**Try it**
Reproduce exactly, from the line containing "[00:07:04.22 to 00:07:05.12]", every line down to the end of the data below.

**Data supplied**
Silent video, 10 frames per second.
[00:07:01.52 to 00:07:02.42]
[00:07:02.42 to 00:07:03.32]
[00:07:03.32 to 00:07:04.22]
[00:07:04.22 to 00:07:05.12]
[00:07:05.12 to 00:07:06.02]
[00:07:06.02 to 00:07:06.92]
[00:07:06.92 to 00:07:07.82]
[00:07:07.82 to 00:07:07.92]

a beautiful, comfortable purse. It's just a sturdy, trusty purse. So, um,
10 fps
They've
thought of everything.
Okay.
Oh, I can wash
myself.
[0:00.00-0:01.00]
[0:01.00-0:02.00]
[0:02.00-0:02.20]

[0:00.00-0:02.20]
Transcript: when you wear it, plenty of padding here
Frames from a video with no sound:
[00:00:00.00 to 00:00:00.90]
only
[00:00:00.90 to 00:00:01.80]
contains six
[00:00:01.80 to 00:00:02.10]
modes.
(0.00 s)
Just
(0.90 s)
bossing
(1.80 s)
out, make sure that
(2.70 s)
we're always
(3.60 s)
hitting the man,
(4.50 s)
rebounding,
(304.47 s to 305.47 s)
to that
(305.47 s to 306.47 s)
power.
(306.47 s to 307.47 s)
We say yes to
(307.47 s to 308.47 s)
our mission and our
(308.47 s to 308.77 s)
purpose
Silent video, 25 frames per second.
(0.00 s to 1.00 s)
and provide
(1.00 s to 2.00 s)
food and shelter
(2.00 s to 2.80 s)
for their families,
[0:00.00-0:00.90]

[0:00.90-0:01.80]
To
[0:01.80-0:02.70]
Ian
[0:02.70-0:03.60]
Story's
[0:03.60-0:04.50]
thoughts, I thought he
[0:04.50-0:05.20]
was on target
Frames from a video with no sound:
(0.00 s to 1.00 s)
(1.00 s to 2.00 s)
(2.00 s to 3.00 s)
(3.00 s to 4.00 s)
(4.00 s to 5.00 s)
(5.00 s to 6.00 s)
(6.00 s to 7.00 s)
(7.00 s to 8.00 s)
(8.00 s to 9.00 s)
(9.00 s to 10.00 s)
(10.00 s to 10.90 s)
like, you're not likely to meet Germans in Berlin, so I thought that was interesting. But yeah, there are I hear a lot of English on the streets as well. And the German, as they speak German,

**Expected output**
[00:07:04.22 to 00:07:05.12]
[00:07:05.12 to 00:07:06.02]
[00:07:06.02 to 00:07:06.92]
[00:07:06.92 to 00:07:07.82]
[00:07:07.82 to 00:07:07.92]

a beautiful, comfortable purse. It's just a sturdy, trusty purse. So, um,
10 fps
They've
thought of everything.
Okay.
Oh, I can wash
myself.
[0:00.00-0:01.00]
[0:01.00-0:02.00]
[0:02.00-0:02.20]

[0:00.00-0:02.20]
Transcript: when you wear it, plenty of padding here
Frames from a video with no sound:
[00:00:00.00 to 00:00:00.90]
only
[00:00:00.90 to 00:00:01.80]
contains six
[00:00:01.80 to 00:00:02.10]
modes.
(0.00 s)
Just
(0.90 s)
bossing
(1.80 s)
out, make sure that
(2.70 s)
we're always
(3.60 s)
hitting the man,
(4.50 s)
rebounding,
(304.47 s to 305.47 s)
to that
(305.47 s to 306.47 s)
power.
(306.47 s to 307.47 s)
We say yes to
(307.47 s to 308.47 s)
our mission and our
(308.47 s to 308.77 s)
purpose
Silent video, 25 frames per second.
(0.00 s to 1.00 s)
and provide
(1.00 s to 2.00 s)
food and shelter
(2.00 s to 2.80 s)
for their families,
[0:00.00-0:00.90]

[0:00.90-0:01.80]
To
[0:01.80-0:02.70]
Ian
[0:02.70-0:03.60]
Story's
[0:03.60-0:04.50]
thoughts, I thought he
[0:04.50-0:05.20]
was on target
Frames from a video with no sound:
(0.00 s to 1.00 s)
(1.00 s to 2.00 s)
(2.00 s to 3.00 s)
(3.00 s to 4.00 s)
(4.00 s to 5.00 s)
(5.00 s to 6.00 s)
(6.00 s to 7.00 s)
(7.00 s to 8.00 s)
(8.00 s to 9.00 s)
(9.00 s to 10.00 s)
(10.00 s to 10.90 s)
like, you're not likely to meet Germans in Berlin, so I thought that was interesting. But yeah, there are I hear a lot of English on the streets as well. And the German, as they speak German,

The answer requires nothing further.